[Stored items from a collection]
**********
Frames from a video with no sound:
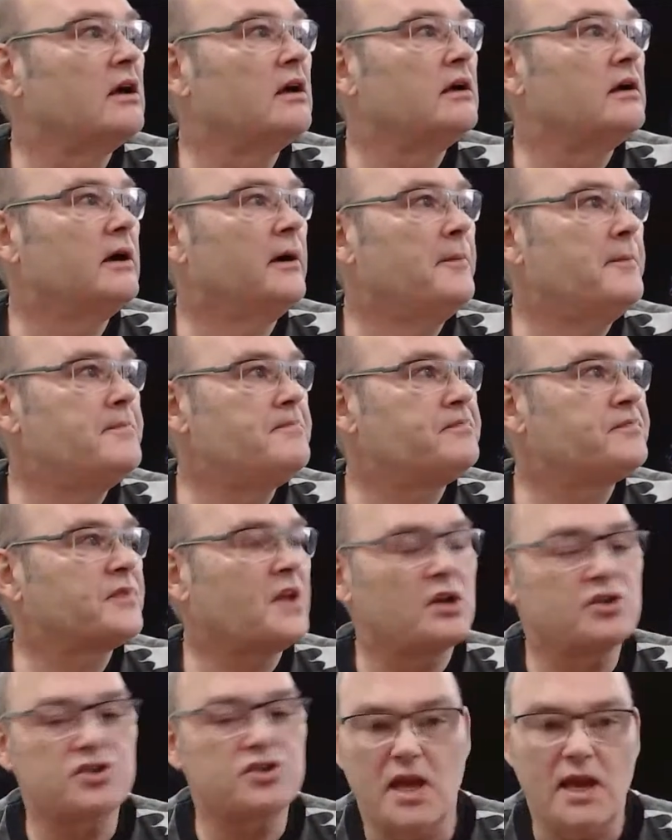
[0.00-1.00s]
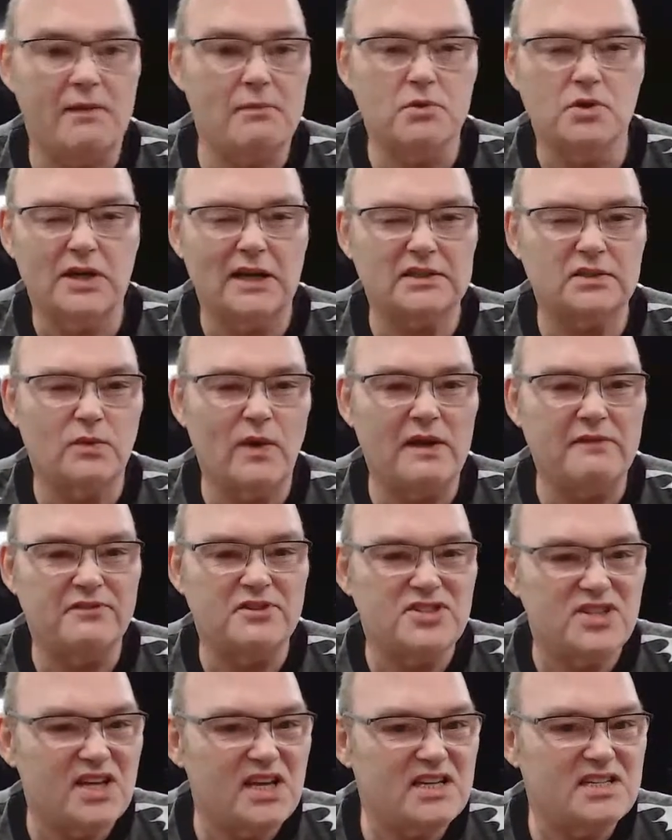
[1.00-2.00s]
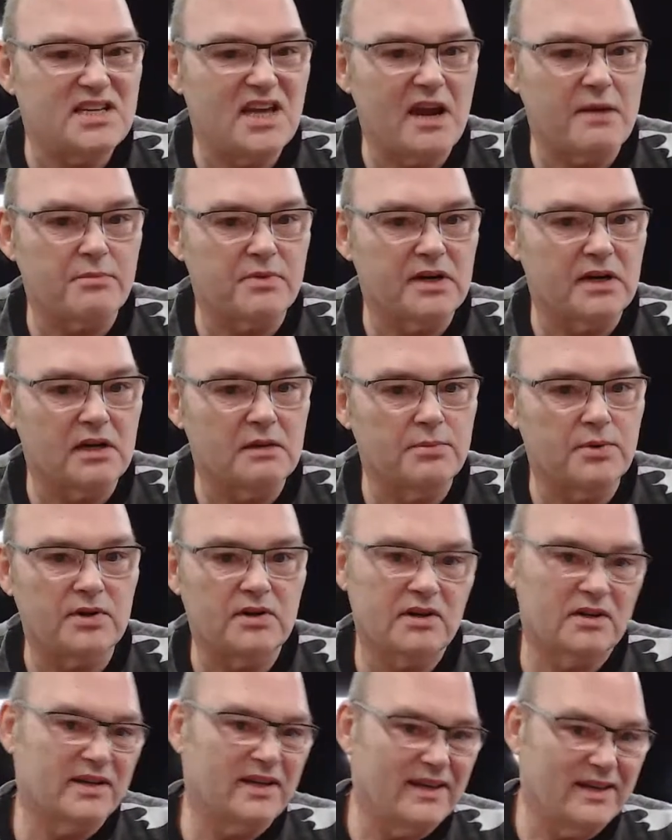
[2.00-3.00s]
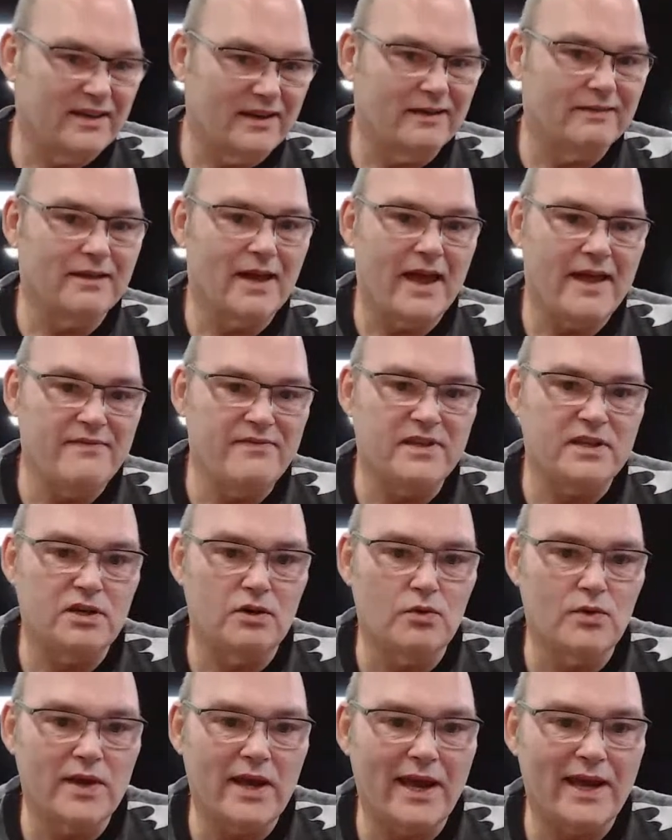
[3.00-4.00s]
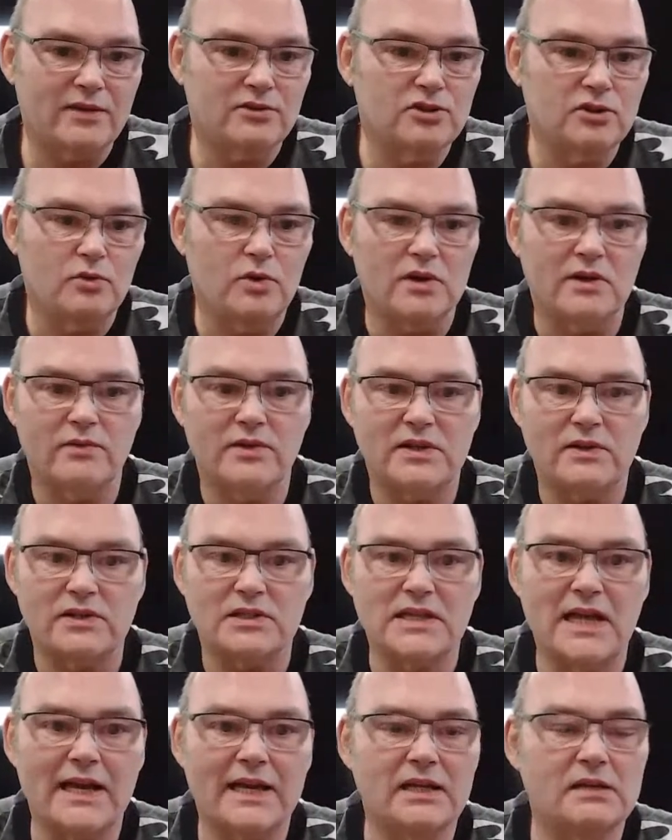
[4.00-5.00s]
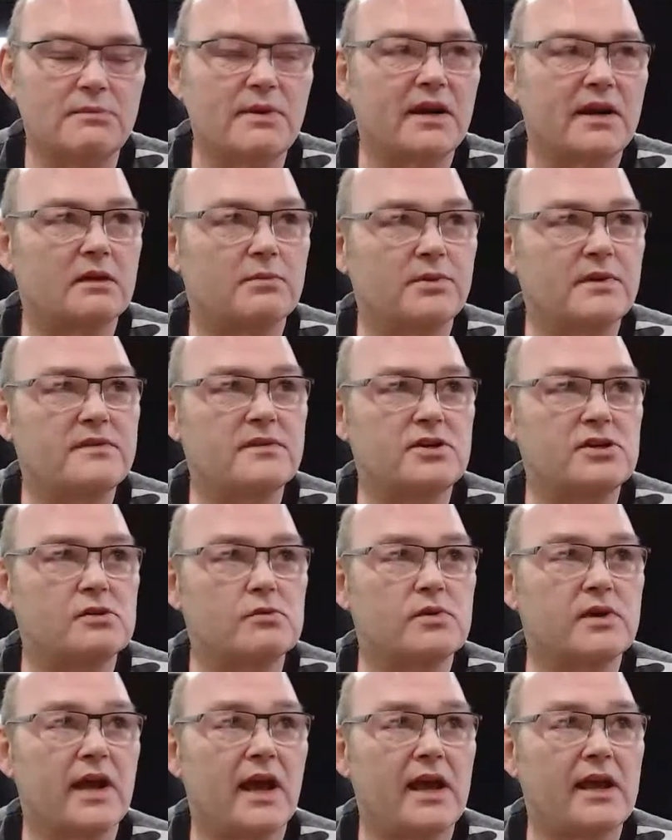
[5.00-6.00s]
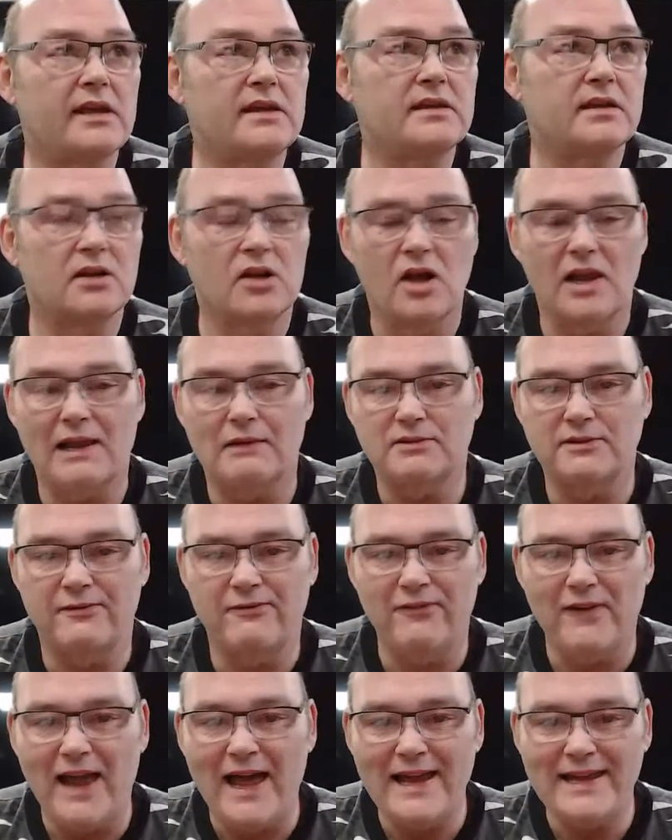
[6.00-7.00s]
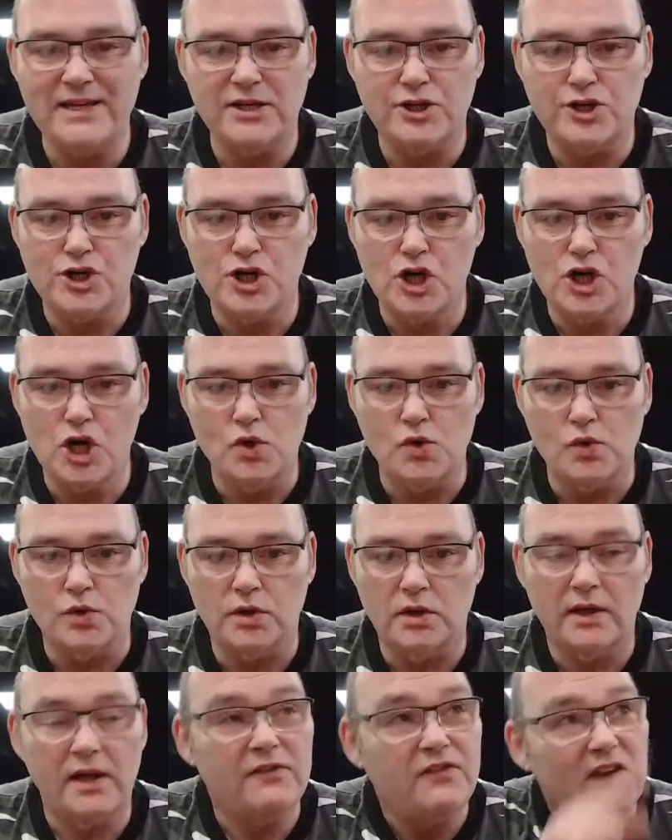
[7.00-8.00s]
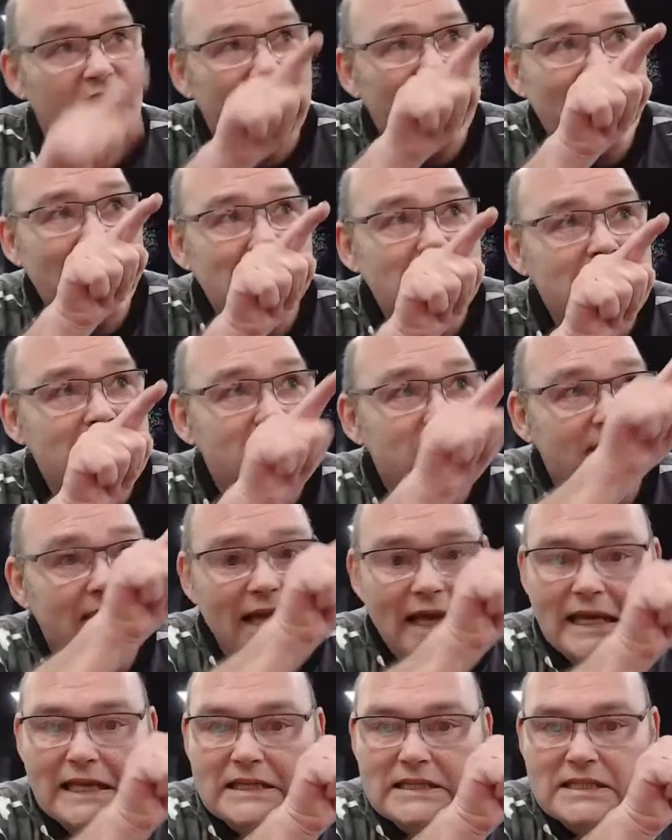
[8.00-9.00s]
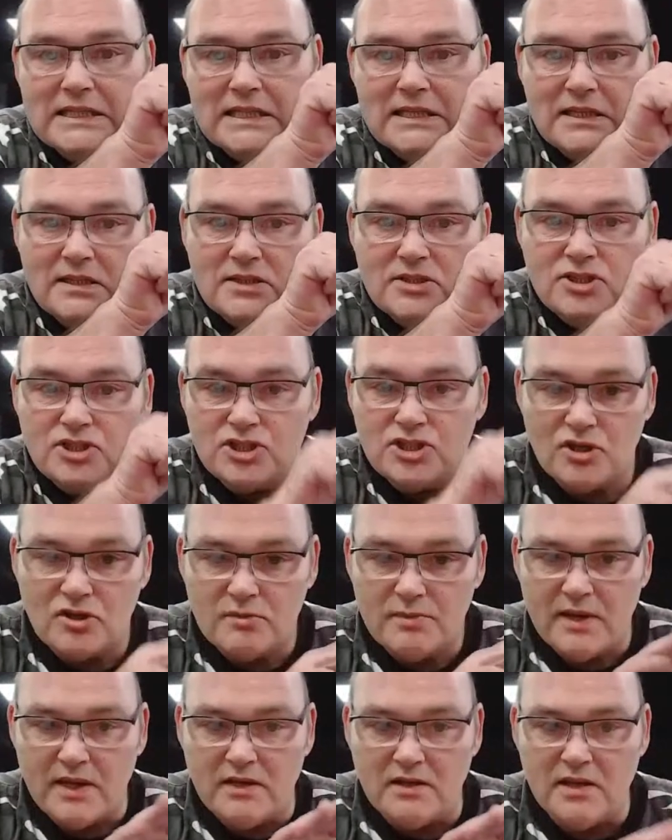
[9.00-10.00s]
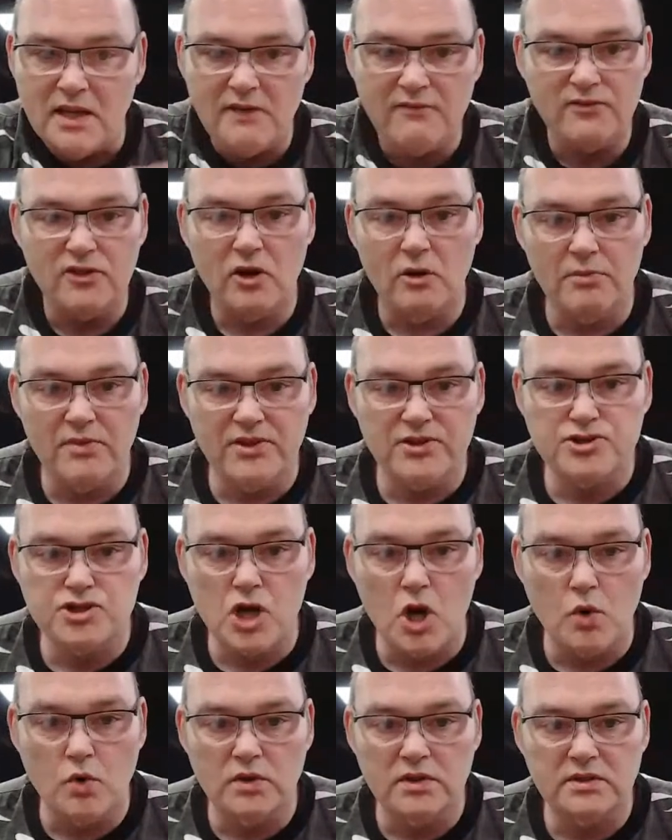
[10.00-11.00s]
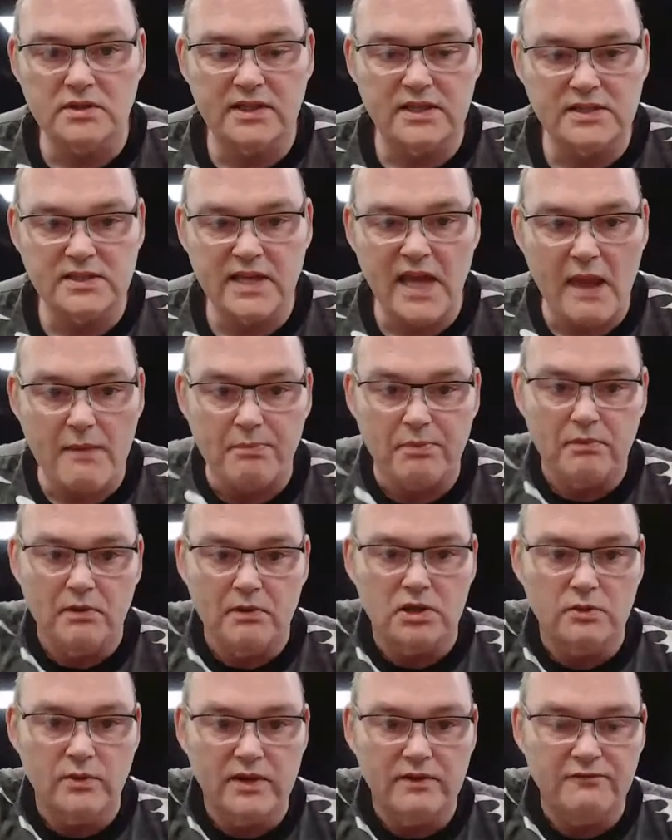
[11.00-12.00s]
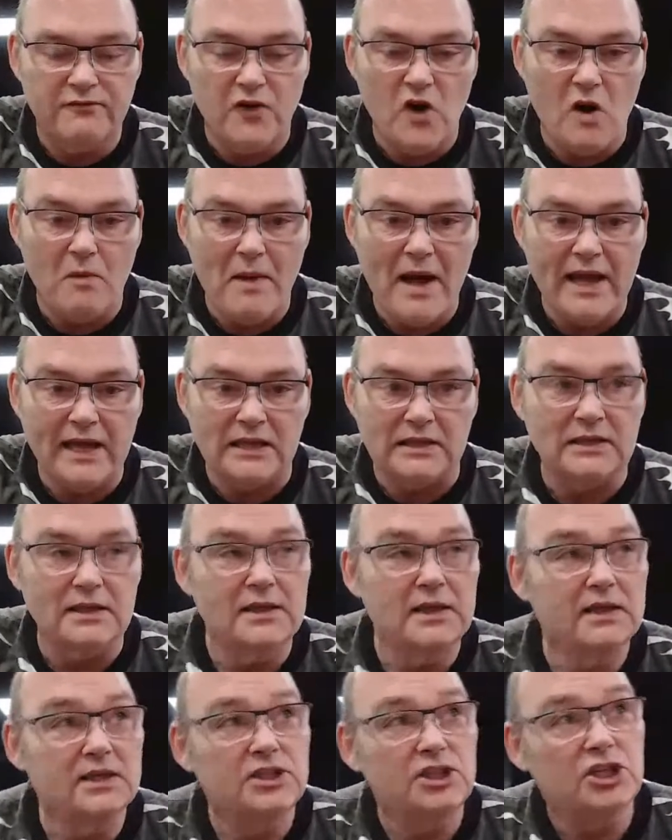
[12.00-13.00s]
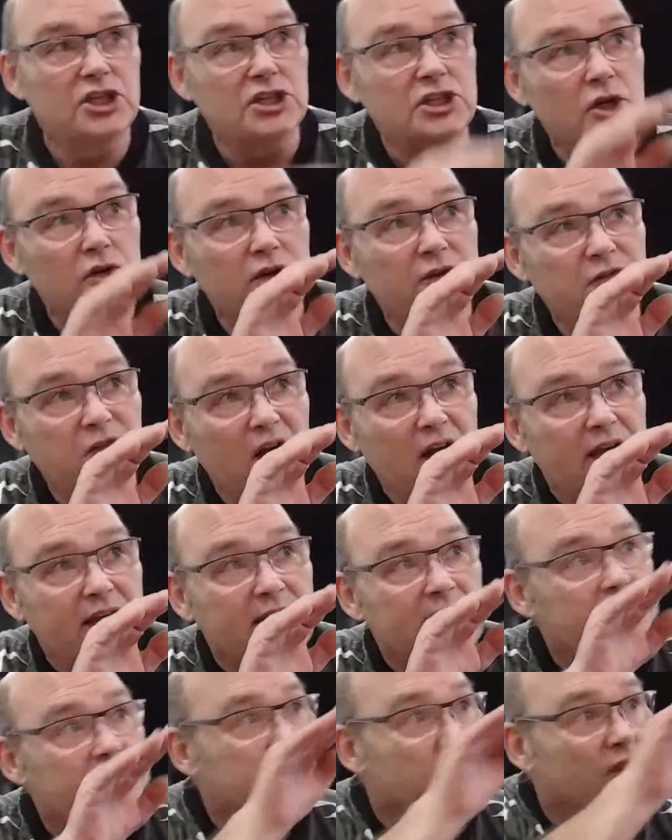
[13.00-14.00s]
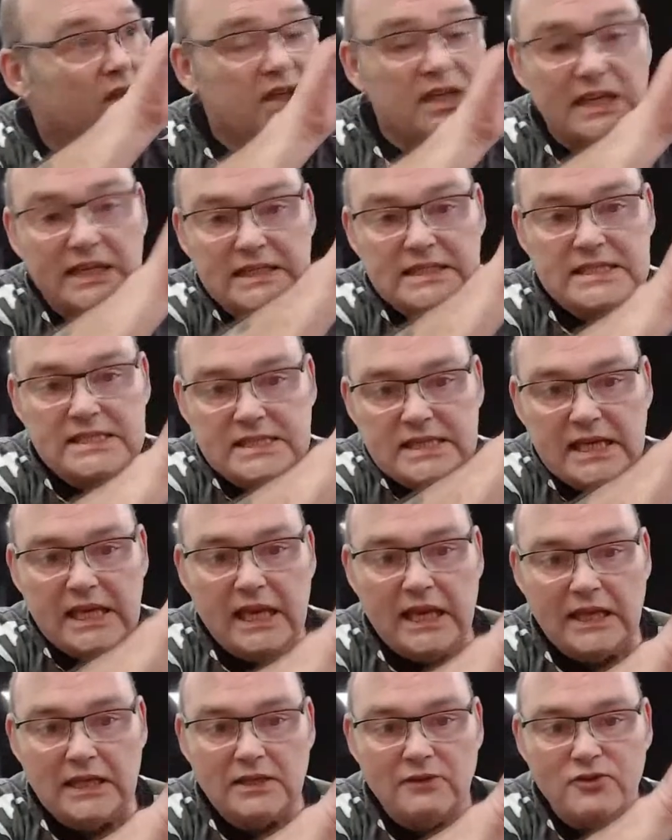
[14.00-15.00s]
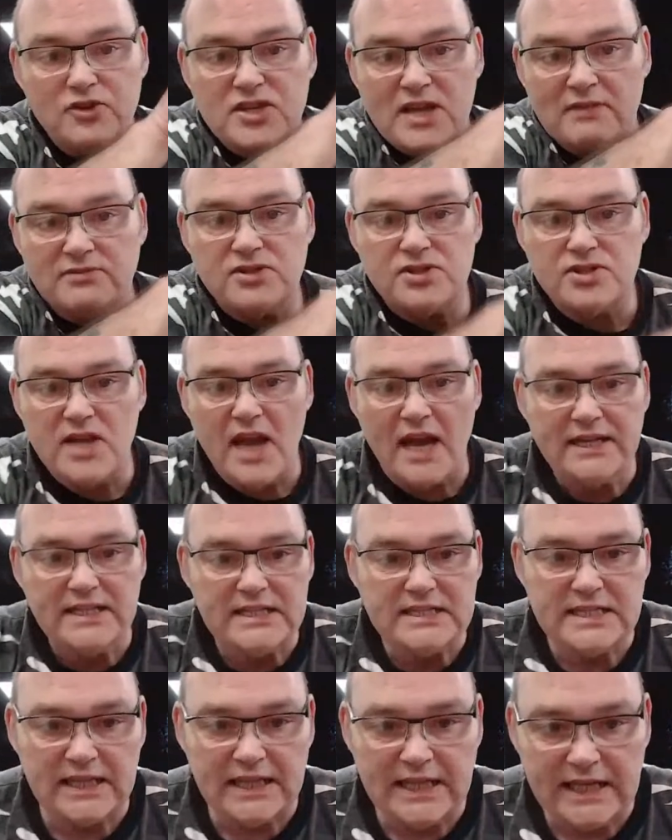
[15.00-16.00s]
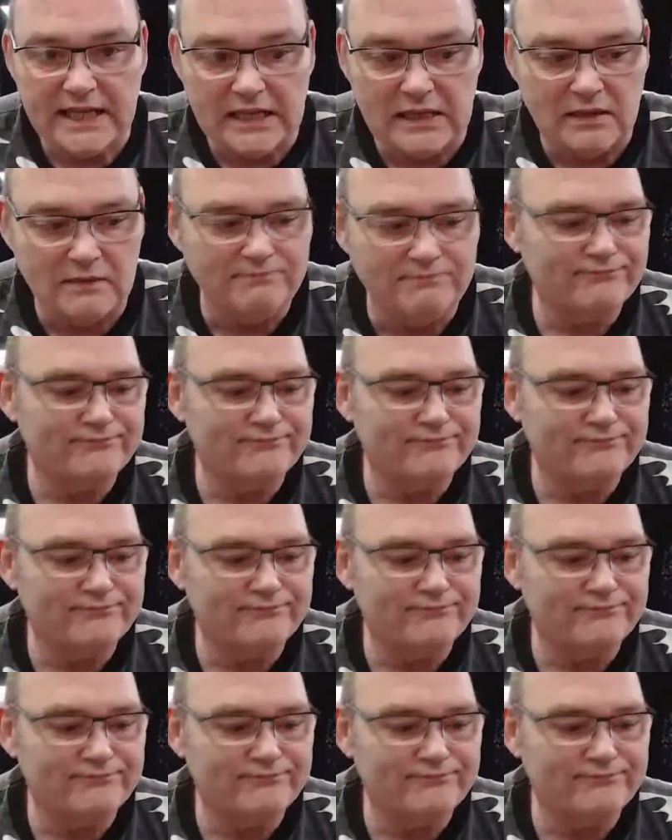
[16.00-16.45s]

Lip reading: So yeah, I'm going to have to wait for tea time really. But in the UK, I don't know what it's like in America, but in the UK, you're not allowed to fly your drone if you can't see it. Do you know what I mean? Even though the drone is capable of going 4 miles, you can only fly it so that you can see it. If it's out of sight, it's illegal.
**********
* [YOUR OBJECTIVE]
Quote every line of the records above exactly; no picture is to be copied.

* [WRITTEN ANSWER]
Frames from a video with no sound:
[0.00-1.00s]
[1.00-2.00s]
[2.00-3.00s]
[3.00-4.00s]
[4.00-5.00s]
[5.00-6.00s]
[6.00-7.00s]
[7.00-8.00s]
[8.00-9.00s]
[9.00-10.00s]
[10.00-11.00s]
[11.00-12.00s]
[12.00-13.00s]
[13.00-14.00s]
[14.00-15.00s]
[15.00-16.00s]
[16.00-16.45s]

Lip reading: So yeah, I'm going to have to wait for tea time really. But in the UK, I don't know what it's like in America, but in the UK, you're not allowed to fly your drone if you can't see it. Do you know what I mean? Even though the drone is capable of going 4 miles, you can only fly it so that you can see it. If it's out of sight, it's illegal.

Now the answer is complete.